[Dataset entries]
= Beginning of Section =

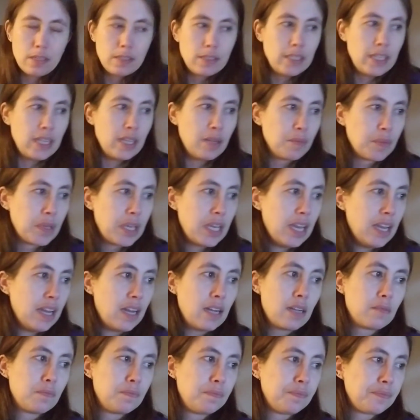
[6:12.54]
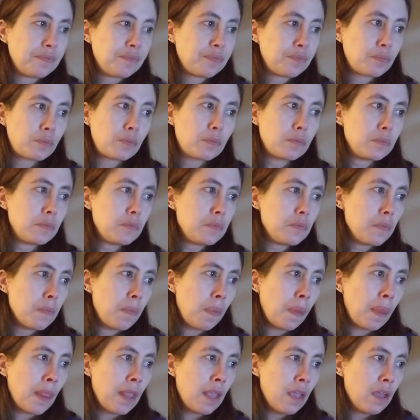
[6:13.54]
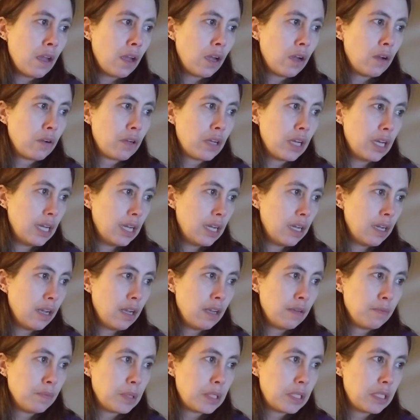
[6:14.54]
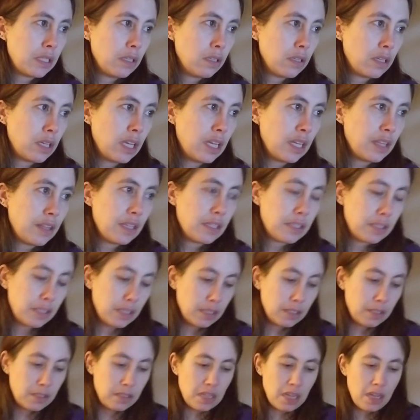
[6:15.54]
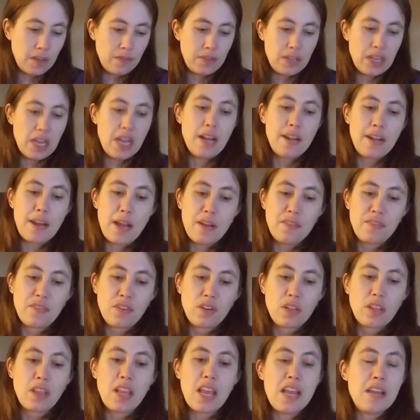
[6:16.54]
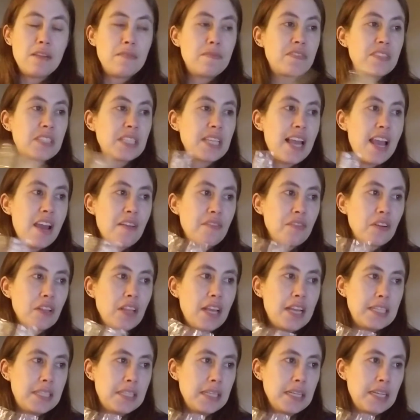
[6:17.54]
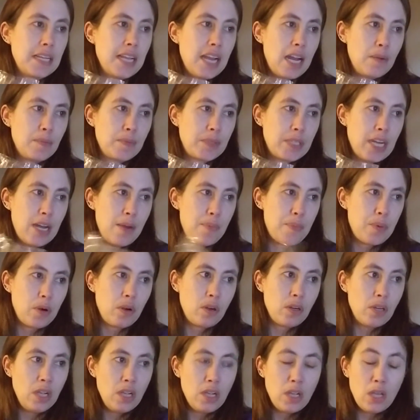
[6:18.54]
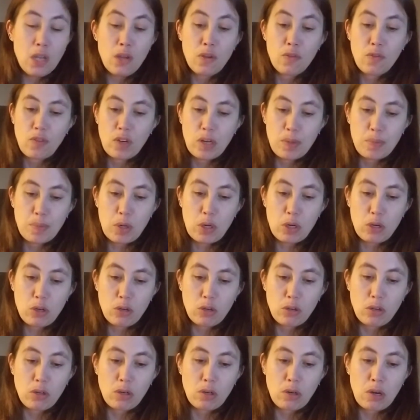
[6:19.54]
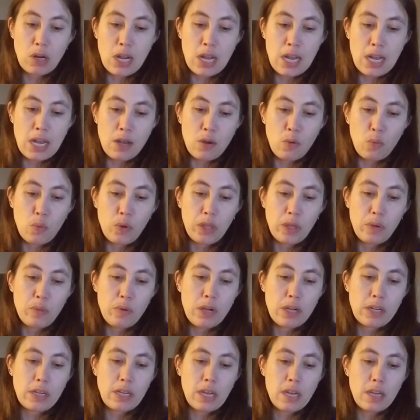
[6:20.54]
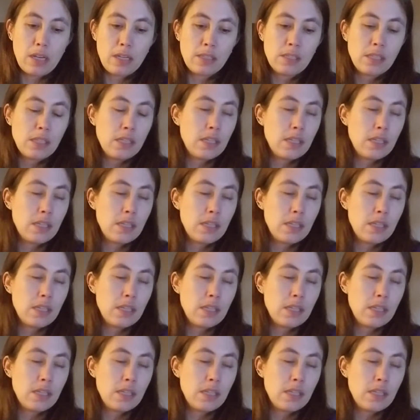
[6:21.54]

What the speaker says: Damn cat. Okay, I'm still looking at this because I've got Everlasting Gobstopper from her Willy Wonka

= End of Section =

> _Task item_
Repeat the data verbatim, excluding all pictures.

> _Answer box_
[6:12.54]
[6:13.54]
[6:14.54]
[6:15.54]
[6:16.54]
[6:17.54]
[6:18.54]
[6:19.54]
[6:20.54]
[6:21.54]

What the speaker says: Damn cat. Okay, I'm still looking at this because I've got Everlasting Gobstopper from her Willy Wonka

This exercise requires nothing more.